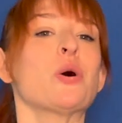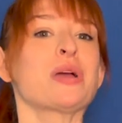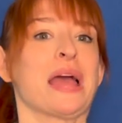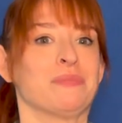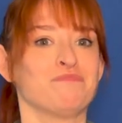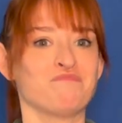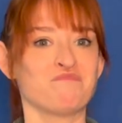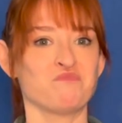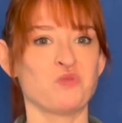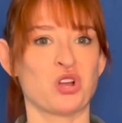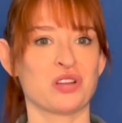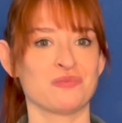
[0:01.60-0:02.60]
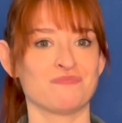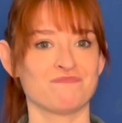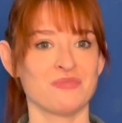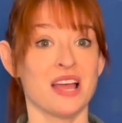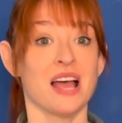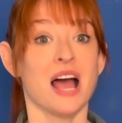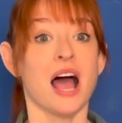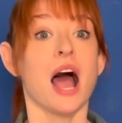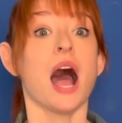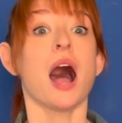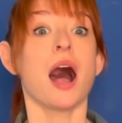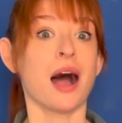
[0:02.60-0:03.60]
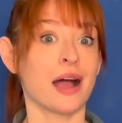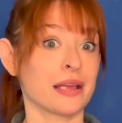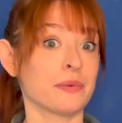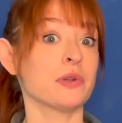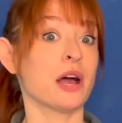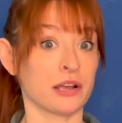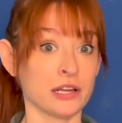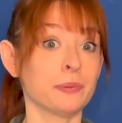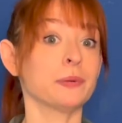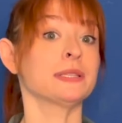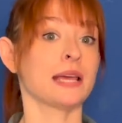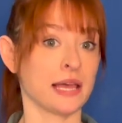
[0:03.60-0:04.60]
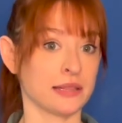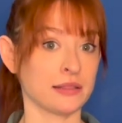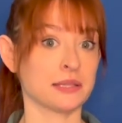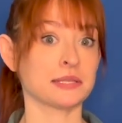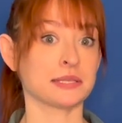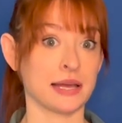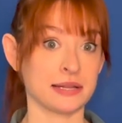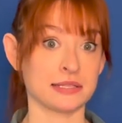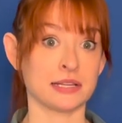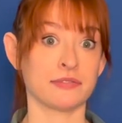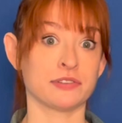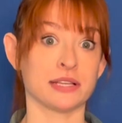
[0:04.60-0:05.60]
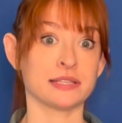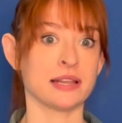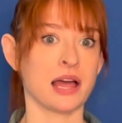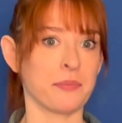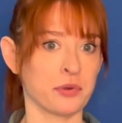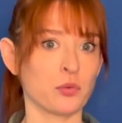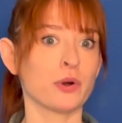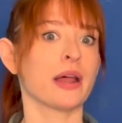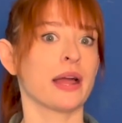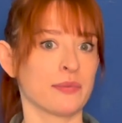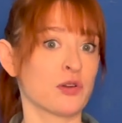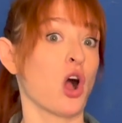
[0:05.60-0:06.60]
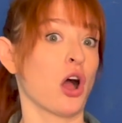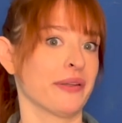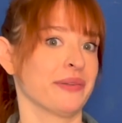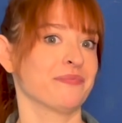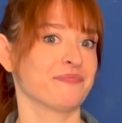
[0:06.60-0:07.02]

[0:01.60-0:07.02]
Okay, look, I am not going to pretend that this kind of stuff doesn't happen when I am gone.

* * *

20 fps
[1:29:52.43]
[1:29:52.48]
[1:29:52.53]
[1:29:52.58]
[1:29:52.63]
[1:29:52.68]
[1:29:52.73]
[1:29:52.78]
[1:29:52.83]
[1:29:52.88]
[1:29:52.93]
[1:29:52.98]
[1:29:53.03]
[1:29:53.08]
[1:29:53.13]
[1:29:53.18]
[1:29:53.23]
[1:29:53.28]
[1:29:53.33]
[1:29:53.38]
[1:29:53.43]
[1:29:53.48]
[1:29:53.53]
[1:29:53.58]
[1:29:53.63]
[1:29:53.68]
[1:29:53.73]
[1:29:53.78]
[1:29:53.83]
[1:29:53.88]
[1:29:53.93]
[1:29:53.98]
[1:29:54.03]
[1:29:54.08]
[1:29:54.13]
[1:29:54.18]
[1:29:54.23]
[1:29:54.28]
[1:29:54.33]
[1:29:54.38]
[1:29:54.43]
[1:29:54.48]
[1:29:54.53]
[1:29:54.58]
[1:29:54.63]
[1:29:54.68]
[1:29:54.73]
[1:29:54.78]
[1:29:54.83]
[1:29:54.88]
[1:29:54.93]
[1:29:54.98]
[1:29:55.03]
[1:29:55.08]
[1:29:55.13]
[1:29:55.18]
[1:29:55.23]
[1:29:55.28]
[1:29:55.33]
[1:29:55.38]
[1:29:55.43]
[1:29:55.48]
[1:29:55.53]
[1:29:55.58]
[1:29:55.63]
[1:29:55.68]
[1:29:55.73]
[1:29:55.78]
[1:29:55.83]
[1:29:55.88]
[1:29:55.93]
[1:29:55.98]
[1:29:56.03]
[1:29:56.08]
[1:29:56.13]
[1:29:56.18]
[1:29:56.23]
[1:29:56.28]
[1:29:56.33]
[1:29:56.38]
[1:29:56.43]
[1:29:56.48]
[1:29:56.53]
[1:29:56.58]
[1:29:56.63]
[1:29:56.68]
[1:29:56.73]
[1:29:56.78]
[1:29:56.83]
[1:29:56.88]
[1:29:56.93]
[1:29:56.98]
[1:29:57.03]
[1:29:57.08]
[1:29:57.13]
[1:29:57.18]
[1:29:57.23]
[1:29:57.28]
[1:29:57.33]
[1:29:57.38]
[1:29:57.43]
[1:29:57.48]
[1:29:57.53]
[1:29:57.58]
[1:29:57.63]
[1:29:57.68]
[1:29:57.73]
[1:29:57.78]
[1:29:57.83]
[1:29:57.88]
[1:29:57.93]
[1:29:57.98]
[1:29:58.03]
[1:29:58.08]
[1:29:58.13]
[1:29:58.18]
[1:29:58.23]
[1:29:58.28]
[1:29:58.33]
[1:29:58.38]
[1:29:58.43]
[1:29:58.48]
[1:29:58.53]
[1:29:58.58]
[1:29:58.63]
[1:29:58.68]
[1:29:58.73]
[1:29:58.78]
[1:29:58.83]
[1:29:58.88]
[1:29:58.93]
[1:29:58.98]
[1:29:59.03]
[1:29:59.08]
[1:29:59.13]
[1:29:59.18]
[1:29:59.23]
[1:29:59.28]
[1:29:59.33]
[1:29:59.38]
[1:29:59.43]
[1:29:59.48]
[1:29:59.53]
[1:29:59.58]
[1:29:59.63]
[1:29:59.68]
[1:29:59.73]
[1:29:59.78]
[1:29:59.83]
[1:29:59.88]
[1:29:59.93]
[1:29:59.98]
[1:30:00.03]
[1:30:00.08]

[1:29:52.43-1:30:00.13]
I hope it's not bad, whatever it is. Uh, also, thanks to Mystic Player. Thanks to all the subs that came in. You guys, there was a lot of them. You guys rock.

**WHAT IS EXPECTED**:
Look above for the line holding "[1:29:54.68]" and the line holding "[1:29:55.98]". Retype both, and every line between them, word for word and nothing else.

**RESULT OF THIS EXERCISE**:
[1:29:54.68]
[1:29:54.73]
[1:29:54.78]
[1:29:54.83]
[1:29:54.88]
[1:29:54.93]
[1:29:54.98]
[1:29:55.03]
[1:29:55.08]
[1:29:55.13]
[1:29:55.18]
[1:29:55.23]
[1:29:55.28]
[1:29:55.33]
[1:29:55.38]
[1:29:55.43]
[1:29:55.48]
[1:29:55.53]
[1:29:55.58]
[1:29:55.63]
[1:29:55.68]
[1:29:55.73]
[1:29:55.78]
[1:29:55.83]
[1:29:55.88]
[1:29:55.93]
[1:29:55.98]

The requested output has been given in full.